INPUT DATA:
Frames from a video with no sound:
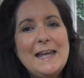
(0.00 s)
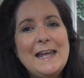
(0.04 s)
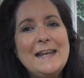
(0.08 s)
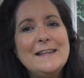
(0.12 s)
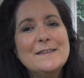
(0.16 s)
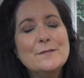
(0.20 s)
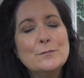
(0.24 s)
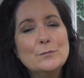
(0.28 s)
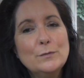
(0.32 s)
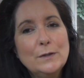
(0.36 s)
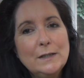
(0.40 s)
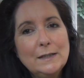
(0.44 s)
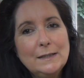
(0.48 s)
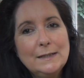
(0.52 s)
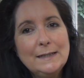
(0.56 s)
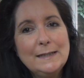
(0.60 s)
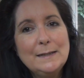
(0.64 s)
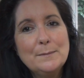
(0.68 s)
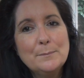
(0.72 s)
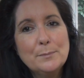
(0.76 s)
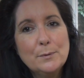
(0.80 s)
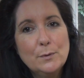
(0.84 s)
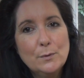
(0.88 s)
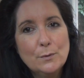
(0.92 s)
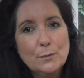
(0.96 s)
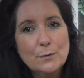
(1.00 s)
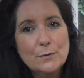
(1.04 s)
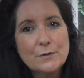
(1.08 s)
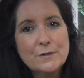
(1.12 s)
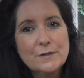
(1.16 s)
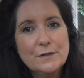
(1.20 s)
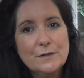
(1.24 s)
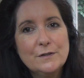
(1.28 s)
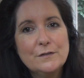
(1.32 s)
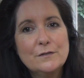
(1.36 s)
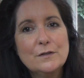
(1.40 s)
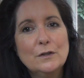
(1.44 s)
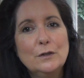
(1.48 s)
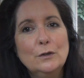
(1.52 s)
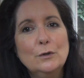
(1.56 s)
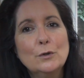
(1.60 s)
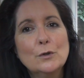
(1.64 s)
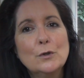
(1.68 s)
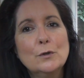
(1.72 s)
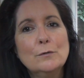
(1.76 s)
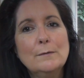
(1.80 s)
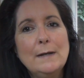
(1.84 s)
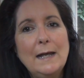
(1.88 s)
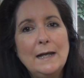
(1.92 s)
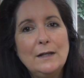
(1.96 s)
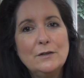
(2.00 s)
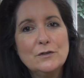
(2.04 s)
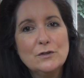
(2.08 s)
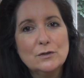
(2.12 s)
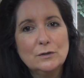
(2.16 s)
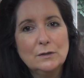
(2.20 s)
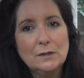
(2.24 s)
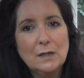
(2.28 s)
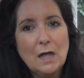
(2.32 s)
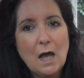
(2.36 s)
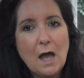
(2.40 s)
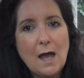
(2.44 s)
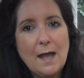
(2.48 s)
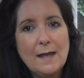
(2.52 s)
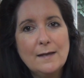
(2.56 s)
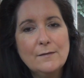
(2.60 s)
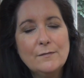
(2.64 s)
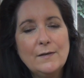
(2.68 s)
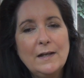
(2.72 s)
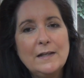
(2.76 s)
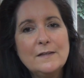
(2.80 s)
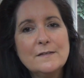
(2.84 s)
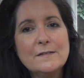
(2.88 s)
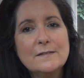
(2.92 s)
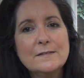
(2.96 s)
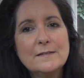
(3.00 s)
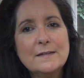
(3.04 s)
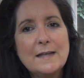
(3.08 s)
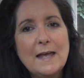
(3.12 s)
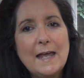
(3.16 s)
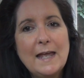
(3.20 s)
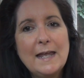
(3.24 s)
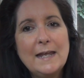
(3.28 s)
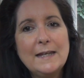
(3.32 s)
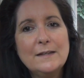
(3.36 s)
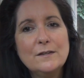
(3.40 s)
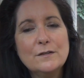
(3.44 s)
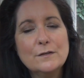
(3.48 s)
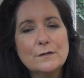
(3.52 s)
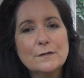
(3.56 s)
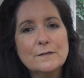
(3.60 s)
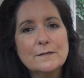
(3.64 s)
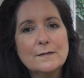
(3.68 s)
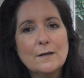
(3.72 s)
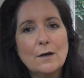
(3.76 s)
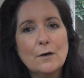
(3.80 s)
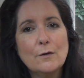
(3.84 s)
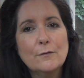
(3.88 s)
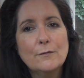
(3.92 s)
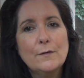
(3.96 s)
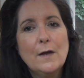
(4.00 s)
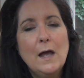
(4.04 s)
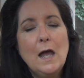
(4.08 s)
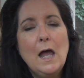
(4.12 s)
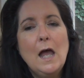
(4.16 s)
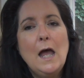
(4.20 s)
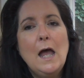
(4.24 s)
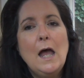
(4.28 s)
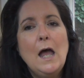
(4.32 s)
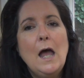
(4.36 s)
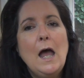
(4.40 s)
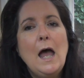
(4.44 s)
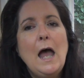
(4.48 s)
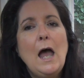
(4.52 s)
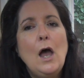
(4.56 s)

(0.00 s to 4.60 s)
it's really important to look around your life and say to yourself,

PROBLEM DETAILS:
Please give the records again word for word, omitting all images.

THE ANSWER:
Frames from a video with no sound:
(0.00 s)
(0.04 s)
(0.08 s)
(0.12 s)
(0.16 s)
(0.20 s)
(0.24 s)
(0.28 s)
(0.32 s)
(0.36 s)
(0.40 s)
(0.44 s)
(0.48 s)
(0.52 s)
(0.56 s)
(0.60 s)
(0.64 s)
(0.68 s)
(0.72 s)
(0.76 s)
(0.80 s)
(0.84 s)
(0.88 s)
(0.92 s)
(0.96 s)
(1.00 s)
(1.04 s)
(1.08 s)
(1.12 s)
(1.16 s)
(1.20 s)
(1.24 s)
(1.28 s)
(1.32 s)
(1.36 s)
(1.40 s)
(1.44 s)
(1.48 s)
(1.52 s)
(1.56 s)
(1.60 s)
(1.64 s)
(1.68 s)
(1.72 s)
(1.76 s)
(1.80 s)
(1.84 s)
(1.88 s)
(1.92 s)
(1.96 s)
(2.00 s)
(2.04 s)
(2.08 s)
(2.12 s)
(2.16 s)
(2.20 s)
(2.24 s)
(2.28 s)
(2.32 s)
(2.36 s)
(2.40 s)
(2.44 s)
(2.48 s)
(2.52 s)
(2.56 s)
(2.60 s)
(2.64 s)
(2.68 s)
(2.72 s)
(2.76 s)
(2.80 s)
(2.84 s)
(2.88 s)
(2.92 s)
(2.96 s)
(3.00 s)
(3.04 s)
(3.08 s)
(3.12 s)
(3.16 s)
(3.20 s)
(3.24 s)
(3.28 s)
(3.32 s)
(3.36 s)
(3.40 s)
(3.44 s)
(3.48 s)
(3.52 s)
(3.56 s)
(3.60 s)
(3.64 s)
(3.68 s)
(3.72 s)
(3.76 s)
(3.80 s)
(3.84 s)
(3.88 s)
(3.92 s)
(3.96 s)
(4.00 s)
(4.04 s)
(4.08 s)
(4.12 s)
(4.16 s)
(4.20 s)
(4.24 s)
(4.28 s)
(4.32 s)
(4.36 s)
(4.40 s)
(4.44 s)
(4.48 s)
(4.52 s)
(4.56 s)

(0.00 s to 4.60 s)
it's really important to look around your life and say to yourself,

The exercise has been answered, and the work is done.